Foto: Ingo Otto / Funke Foto Services

Leise plätschert das Wasser gegen den Bootssteg, während die Sonne langsam hinter den Baumspitzen verschwindet. Eine fast idyllische Szenerie, während doch im Hintergrund lautes Kindergeschrei und lärmende Musik zu hören sind. Vielleicht ist es gerade das, was das Fest am Kemnader Stausee schon seit Jahrzehnten so erfolgreich macht.

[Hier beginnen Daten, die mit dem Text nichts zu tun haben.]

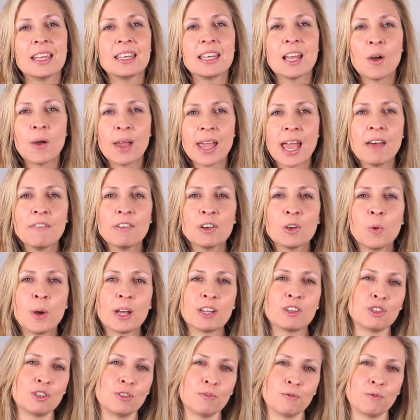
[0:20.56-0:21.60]
Now, I have a
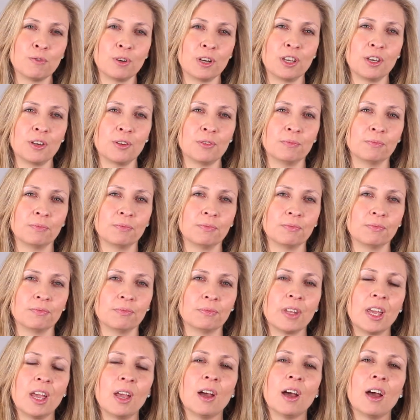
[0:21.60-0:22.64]
question for you.
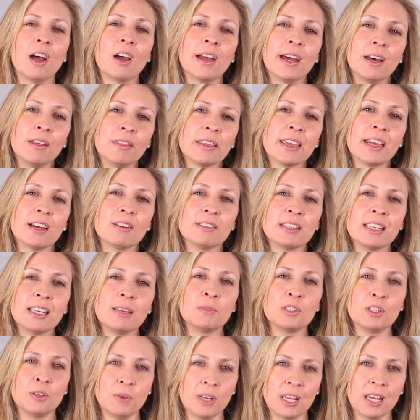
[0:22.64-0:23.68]
Are healthcare
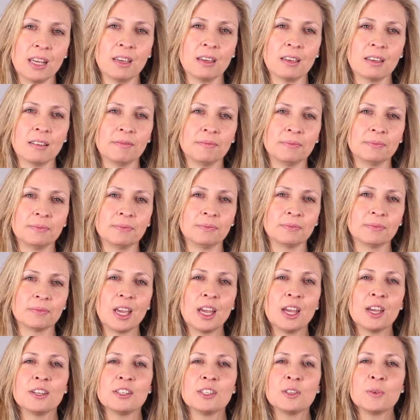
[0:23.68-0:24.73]
teams unique?
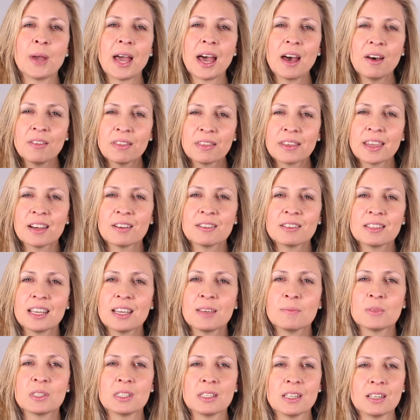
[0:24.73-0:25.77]
Do healthcare
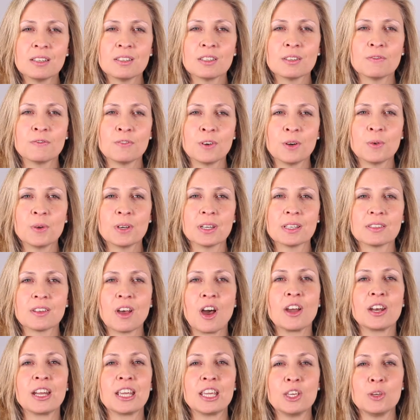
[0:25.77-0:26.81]
teams need to focus
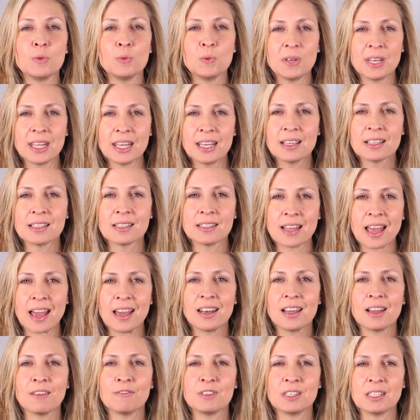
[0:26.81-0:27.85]
on a unique
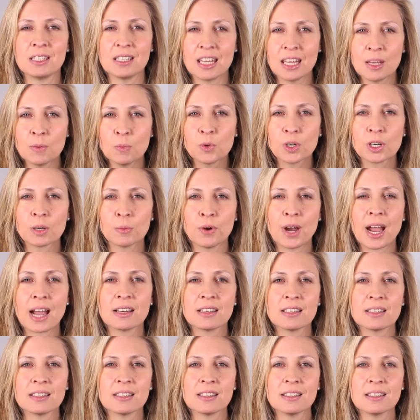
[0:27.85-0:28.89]
set of teamwork
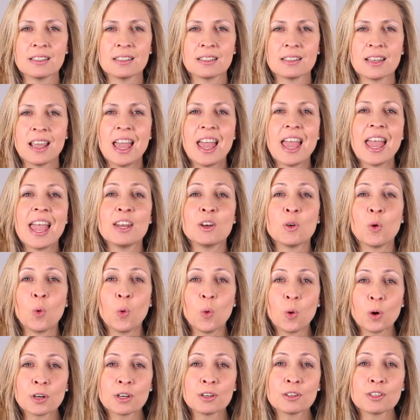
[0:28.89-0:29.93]
practices in
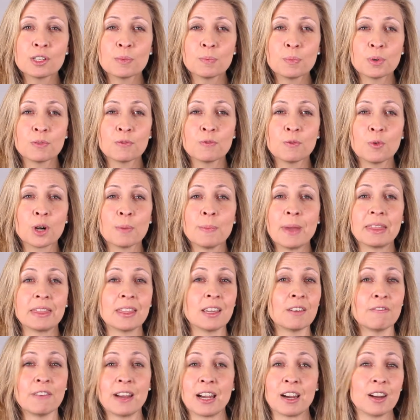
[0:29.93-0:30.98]
order to perform at
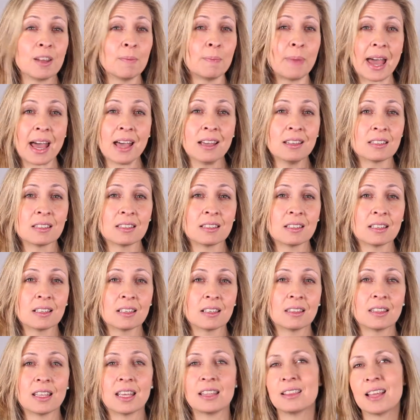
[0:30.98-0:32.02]
their very best
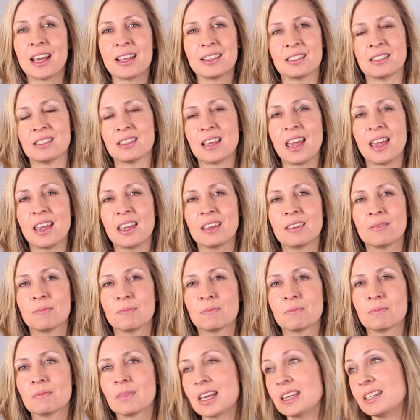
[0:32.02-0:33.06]
than, let's say,
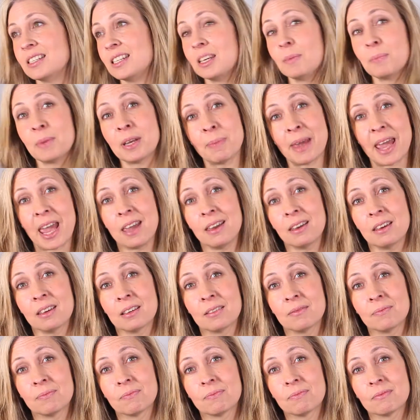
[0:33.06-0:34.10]
a team at a bank?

Ein Volksfest zwischen drei Städten.

Zahllose Autos drängen sich schon in den Mittagsstunden rund um den Hafen Oveney und gönnen den Parkordnern in ihren hellgelben Westen keine Pause. Nähert man sich von Hattinger Seite dem Fest, so gelangte man zunächst ins Kinderland und allen voran zur so genannten Mitmachbaustelle.

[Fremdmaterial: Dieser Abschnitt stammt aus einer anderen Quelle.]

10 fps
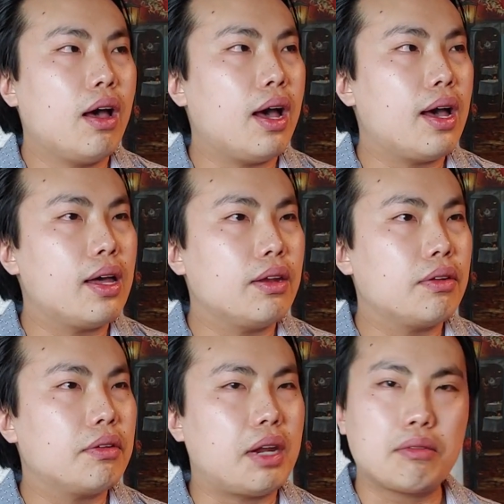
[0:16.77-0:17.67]

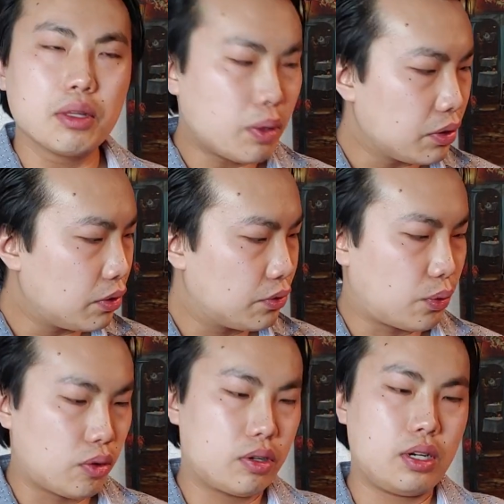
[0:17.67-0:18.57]
and not really well known
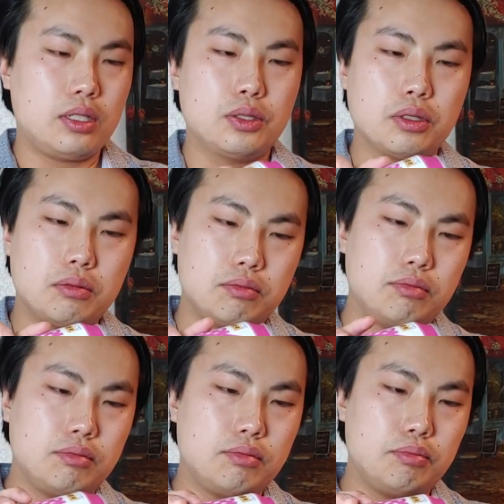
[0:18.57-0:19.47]
for doing
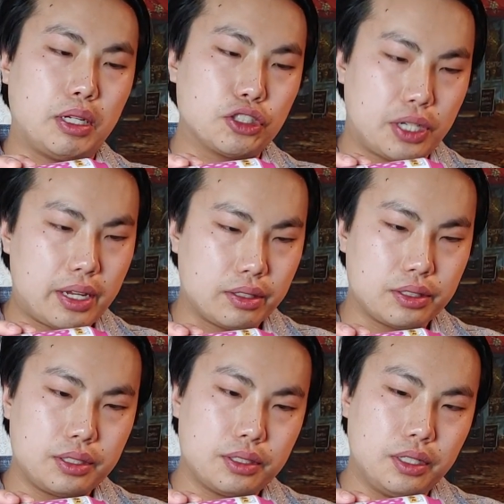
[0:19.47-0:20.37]
Belgian ales.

„Reich’ mir mal einen Ziegel!“ Tim und Lea versuchen sich hier, eingezäunt von hüfthohen Bauzäunen, als Dachdecker und legen Platten, die wie echte Dachziegel aussehen, auf ein dachartiges Holzgerüst. Weiter hinten haben, bemalen Kinder Wände oder spielen Maurer und schichten mithilfe von Mörtel Backstein um Backstein übereinander.

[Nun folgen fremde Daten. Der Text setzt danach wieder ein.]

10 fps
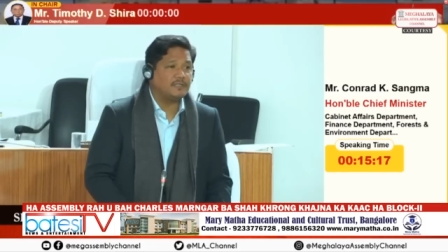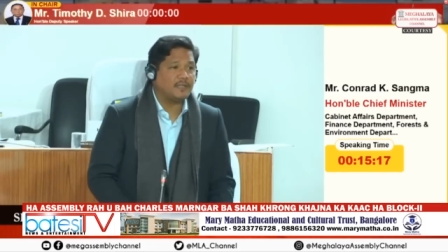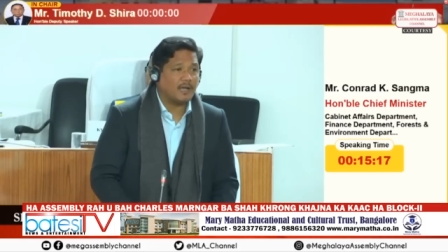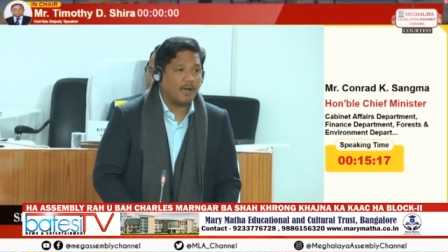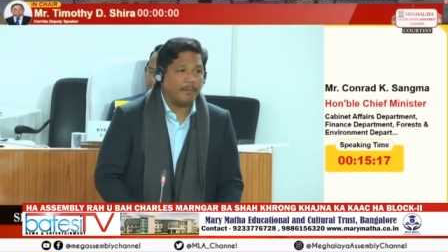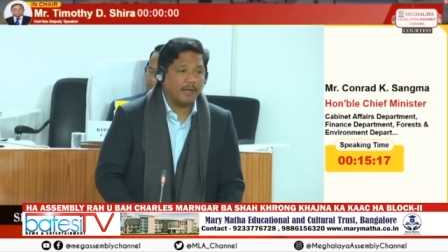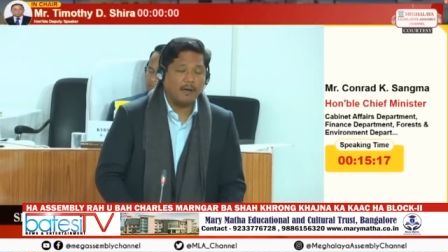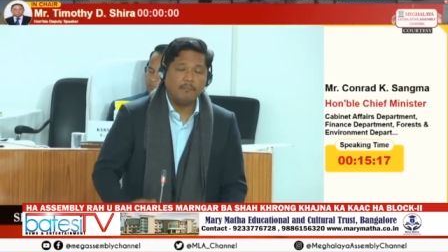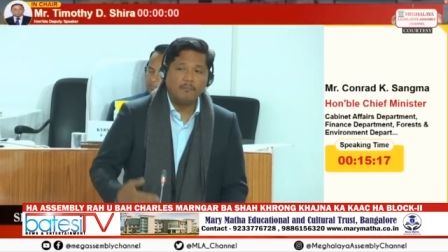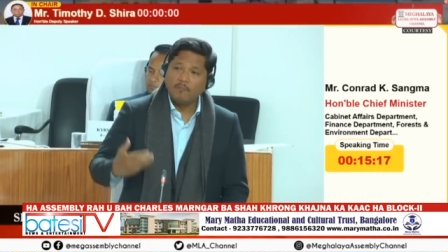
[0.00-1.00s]
that are coming
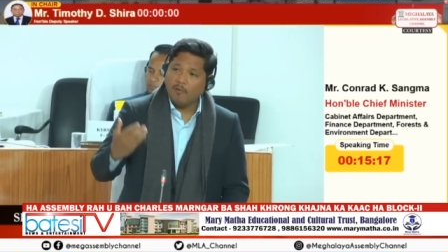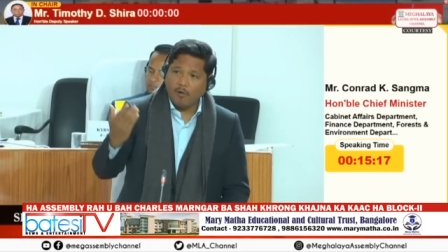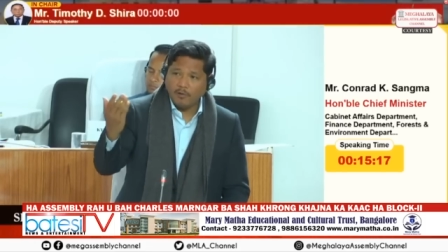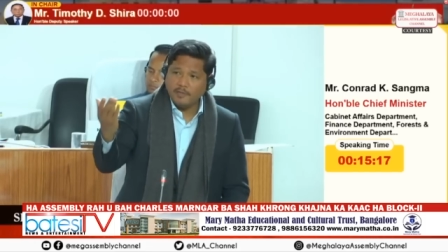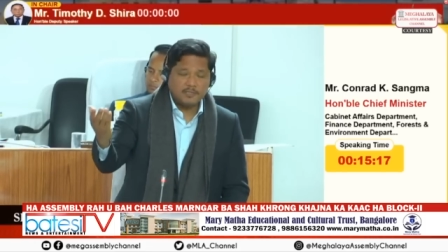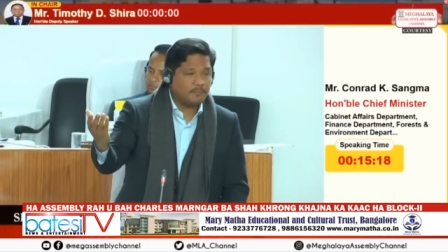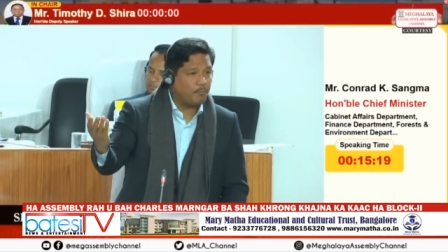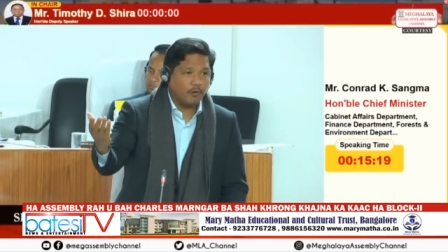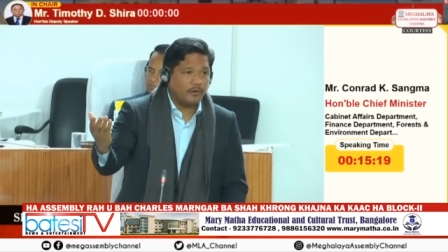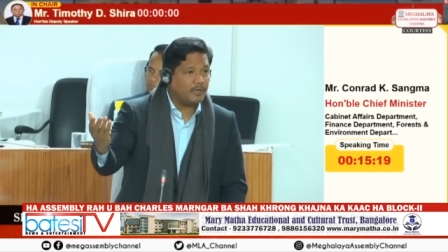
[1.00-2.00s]
up, all these
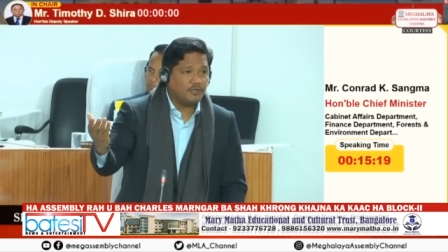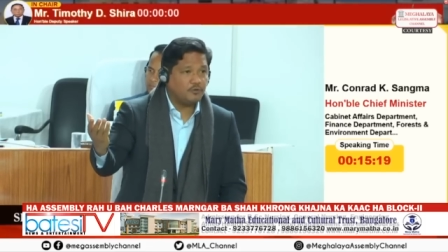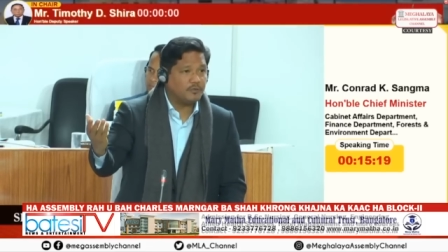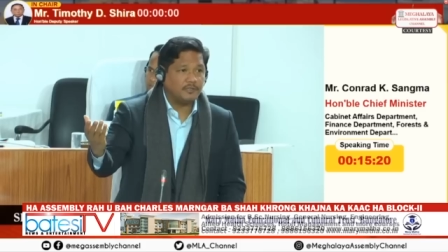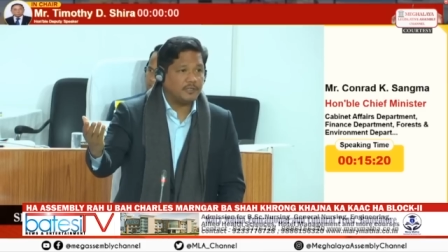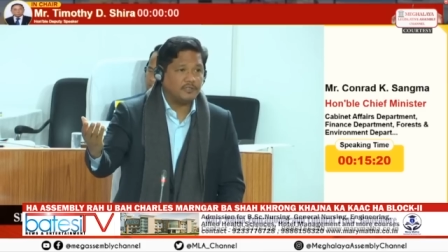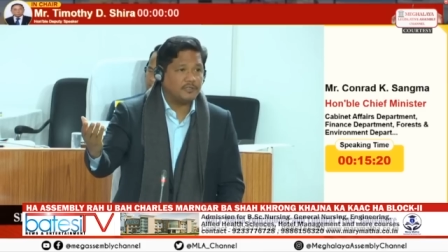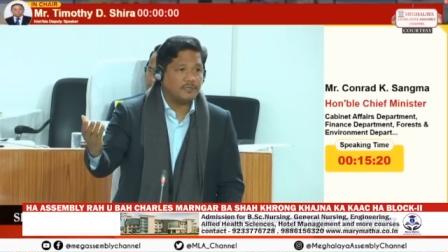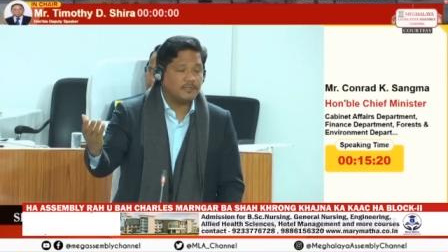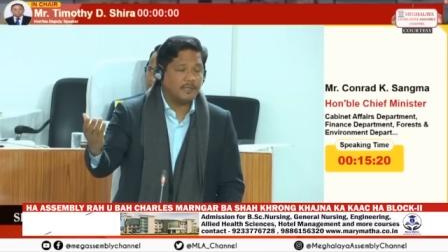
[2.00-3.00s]
border issues and
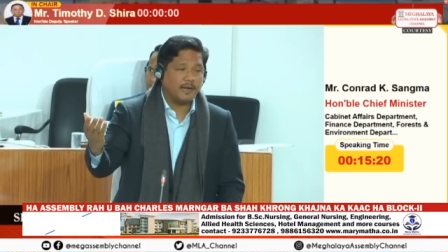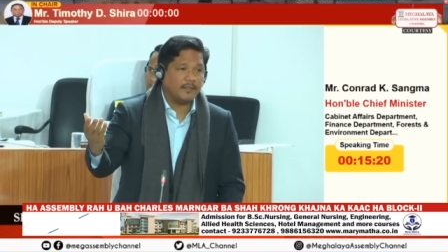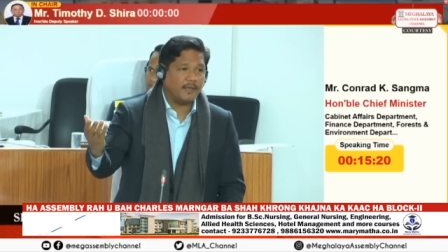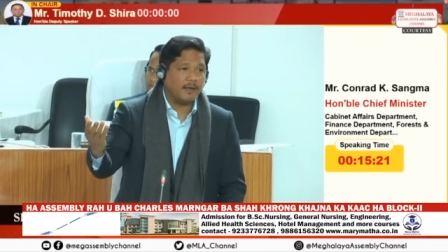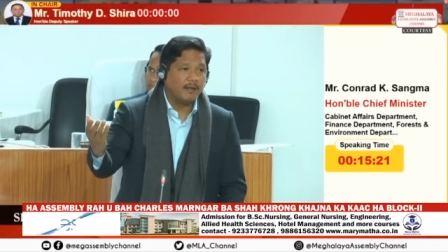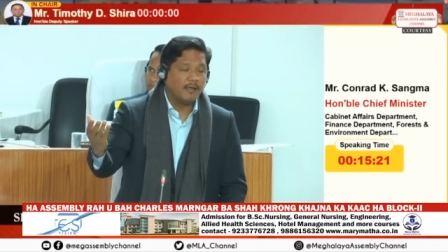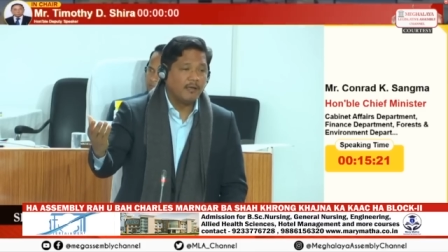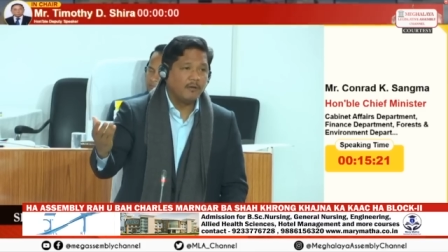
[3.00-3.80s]
tensions that are there,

„Für euch, die ihr echt von überall aus der Gegend angereist seid, spielen wir jetzt noch einen letzten Song!“, schreit Frontsänger Kay der Band Mira Boom ins Mikrofon. Während in den Nachmittagsstunden vorwiegend junge Familien mit Kinderwagen die Angebote nutzten, zieht das Festival nun überwiegend junge Leute auf sein großes Gelände, auf dem 85 Rettungssanitäter im Einsatz sind. Und so können sich die Gäste an zwei Abenden – am Samstag und am Sonntag – am traditionellen Höhenfeuerwerk erfreuen, bei dem es tatsächlich so aussieht als würde das Idyll rund um den Stausee für rund eine Viertelstunde in Flammen gesetzt.